PaulWeller- Our eldest is similar to your DD, but we have decided that academics are more important. We were advised (by music teachers, and also a friend that is a Chets alumnus too) that if they're good enough to be a musician, then they'll be good enough wherever they study 4-18. We think she won't end up a professional musician, and she's is also very academically able, so we've decided to focus elsewhere. She will get an excellent education (the two local schools she'll choose from are top 10 and top 20 in England), and she has all the extra-curricular already- choirs, nco, weekend conservatoire etc. I suppose the distance is difficult in your case. For us, there's no travelling involved.

NewLife4Me Sun 28-Feb-16 21:36:58

I agree that if you are a musician you will be one wherever you study.
My dh is a leader in his genre of music and an internationally acclaimed artist.
A portfolio of teaching at all levels including post grad (in his field) not generally music.
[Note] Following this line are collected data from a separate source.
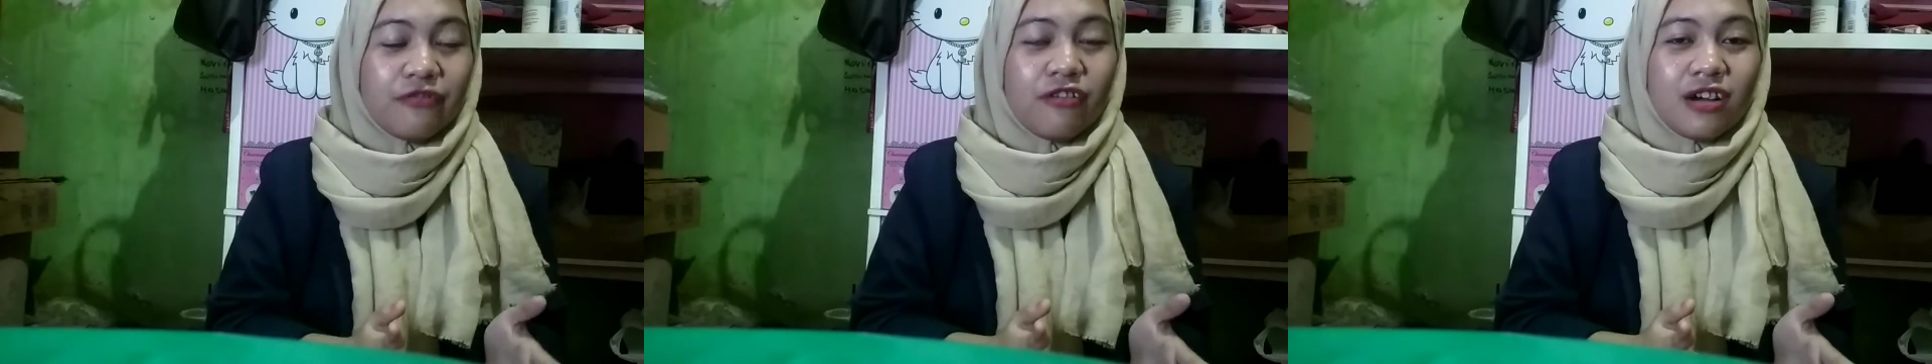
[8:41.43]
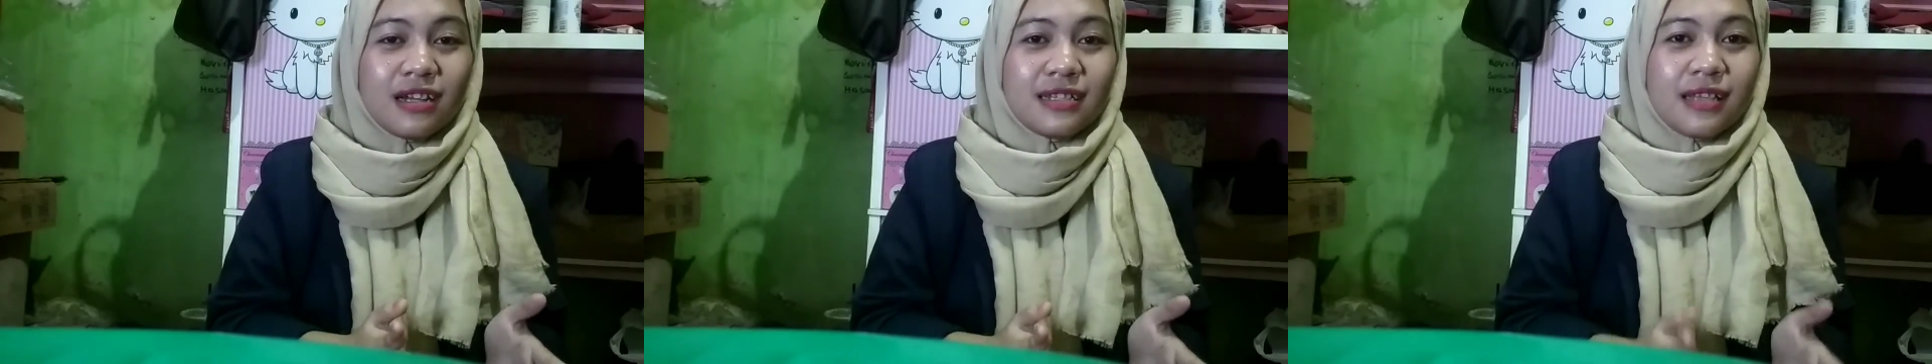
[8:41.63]

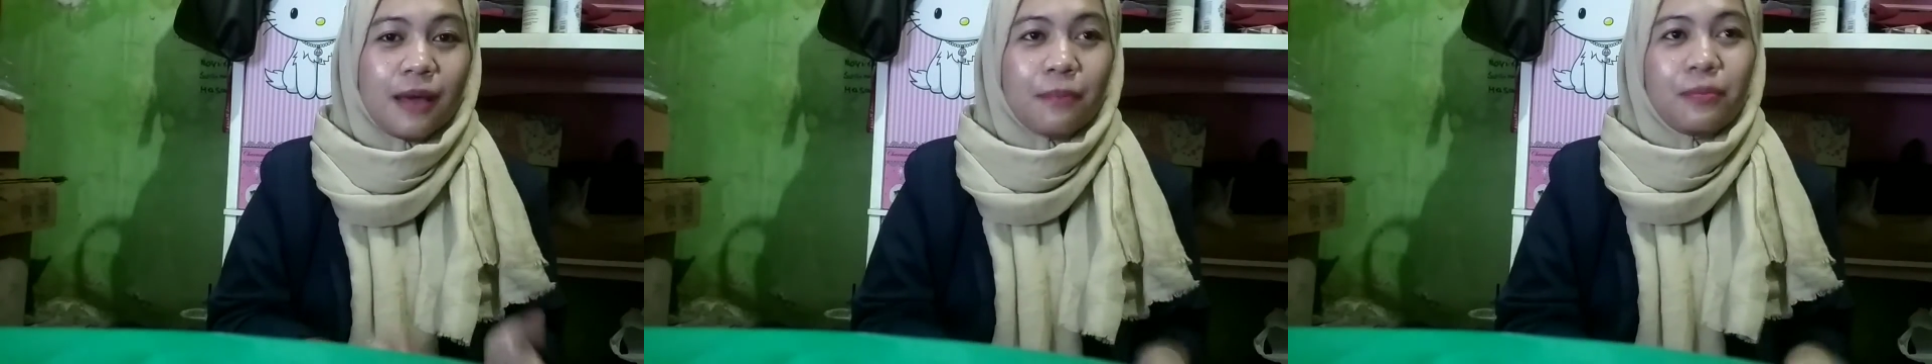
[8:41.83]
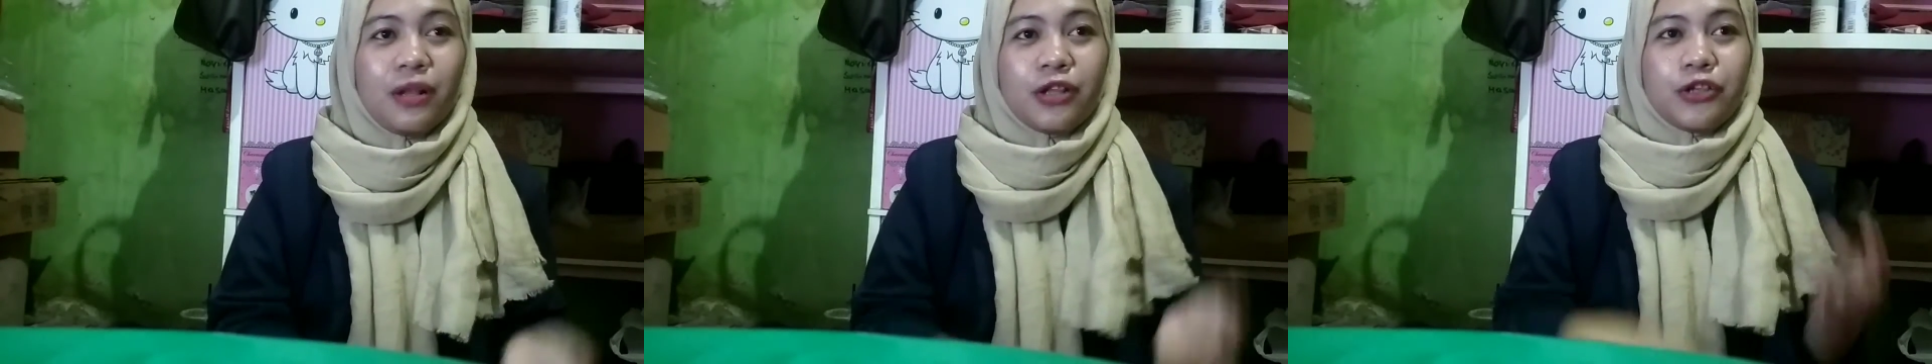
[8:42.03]
For
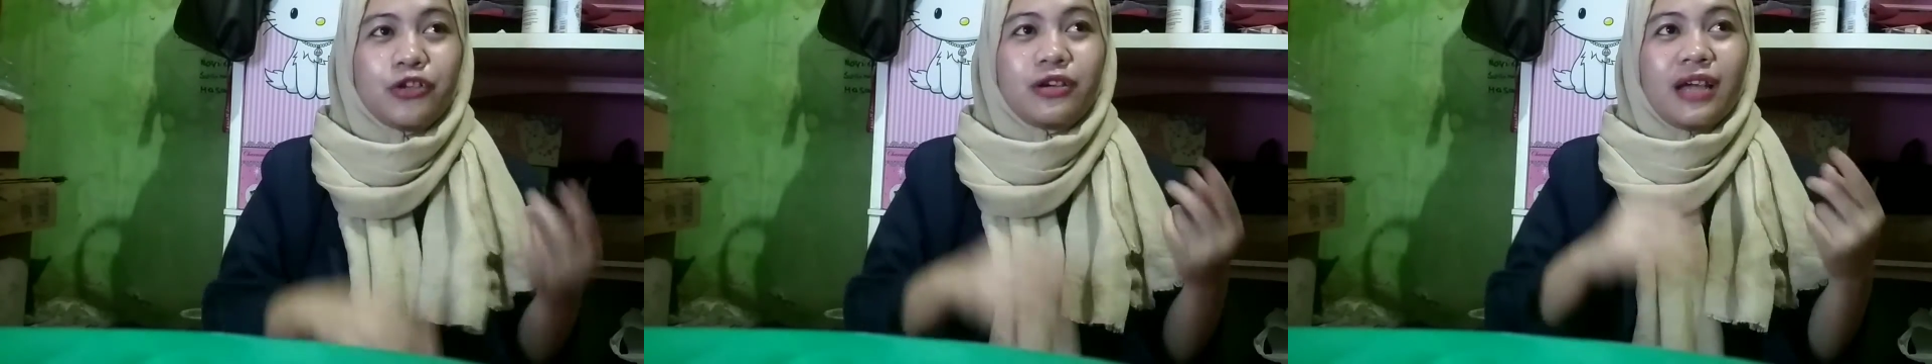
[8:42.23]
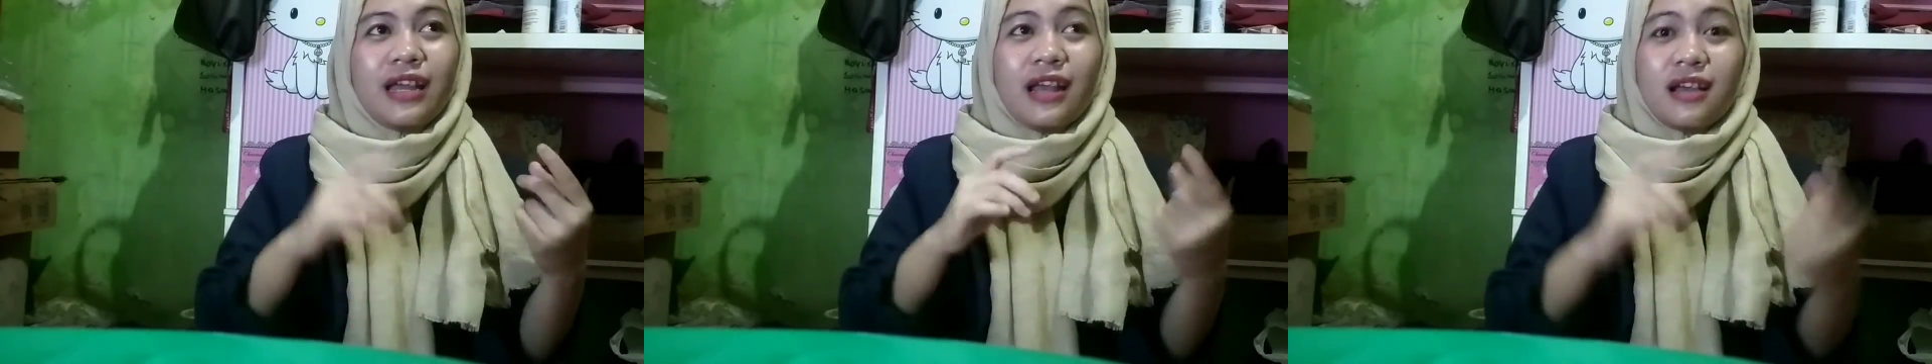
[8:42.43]
example, you
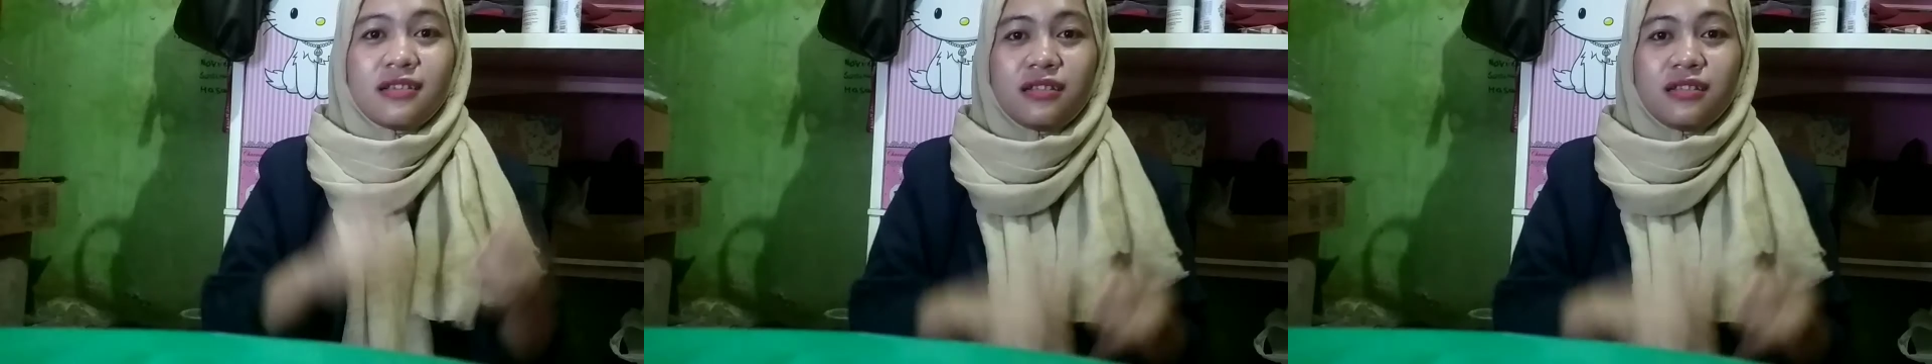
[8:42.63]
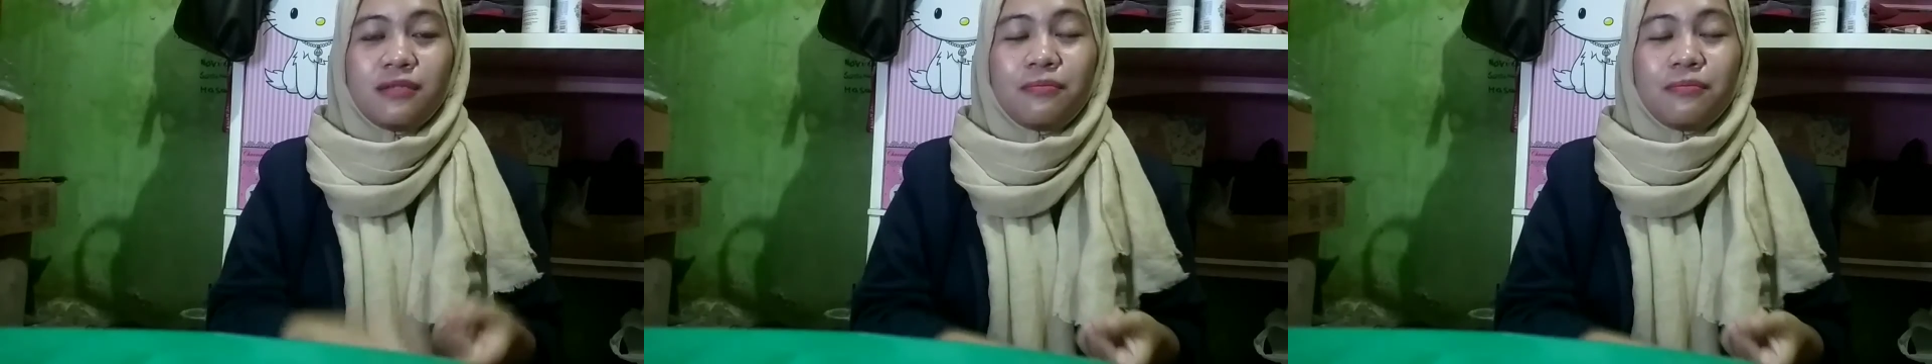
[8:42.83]
can ask
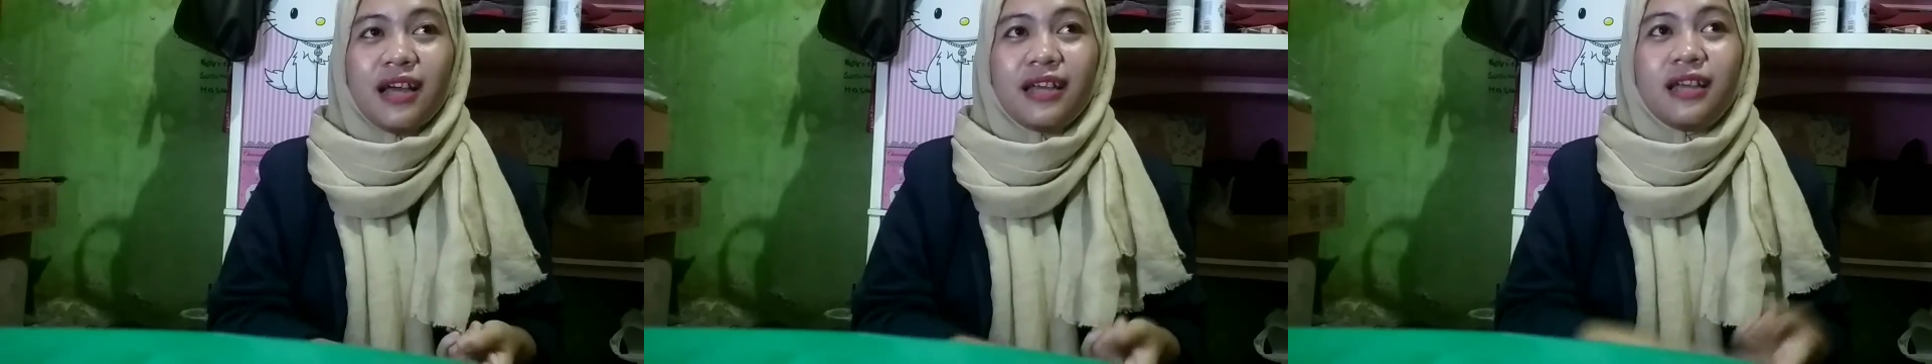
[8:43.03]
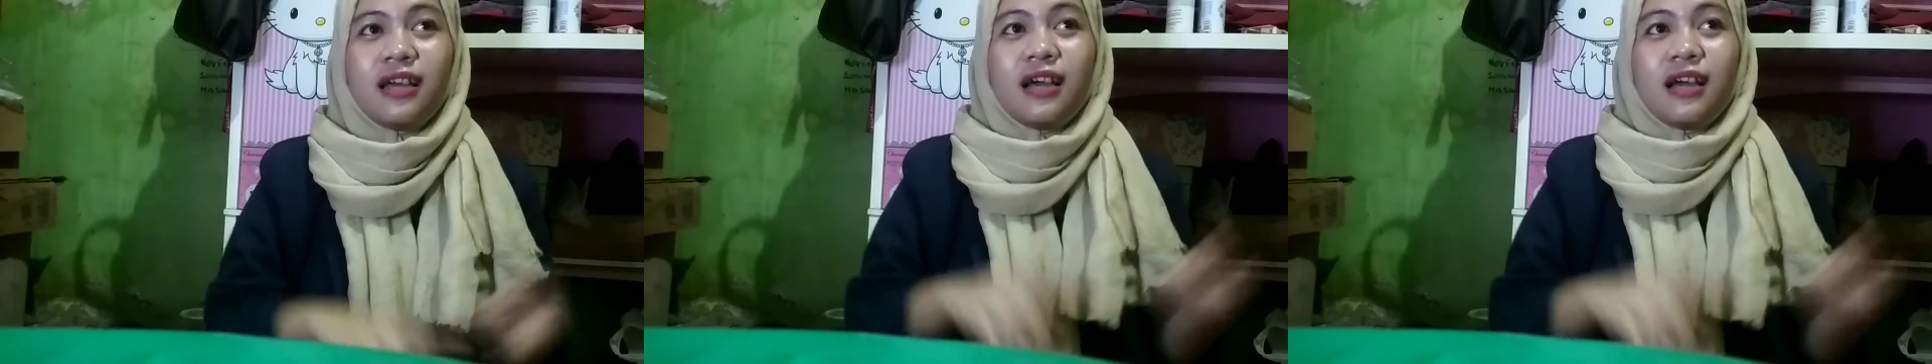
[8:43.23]
them by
He took a grade 6 and grade 5 theory to gain entry to music college at 18.

Dd visited the school, auditioned and told us if we tried to stop her she'd never forgive us.
I'm happy for you to pm me anytime OP, and will talk on here but some specifics are individual to the child and they can be easily identified as they really do have individual timetables and subject matter.

I'll chat merrily generally though. I have another 2 people pm'ming atm grin

Noteventhebestdrummer Mon 29-Feb-16 06:59:00

Why not keep options open and go for a non specialised school with a strong music department? It seems a shame to close any doors for academic learning if you have the chance to keep them open.
DS has a new passion for politics which he only began in Y11. Around the same time he looked 6th form in a specialist music school but preferred the academic rigour and wide opportunities of his current school.

derektheladyhamster Mon 29-Feb-16 07:10:51

If your happy to move and have her as a day pupil, you could consider somewhere like Christ's hospital. Music is a large part of the school - you just have to look at the daily marching band! Its probably one of the most traditional schools in the country, but academics are very strong, pastoral care is great and there are plenty of extra curricular activities in case she goes off music!

cingolimama Mon 29-Feb-16 08:24:18

OP, you don't have to decide anything yet. A lot can change in two years. There's nothing to stop you having a "two-pronged" approach and applying for both. If you get offers from both, then you make a decision.

If you might consider boarding, then perhaps look at Wells. Great music school and excellent academics as well.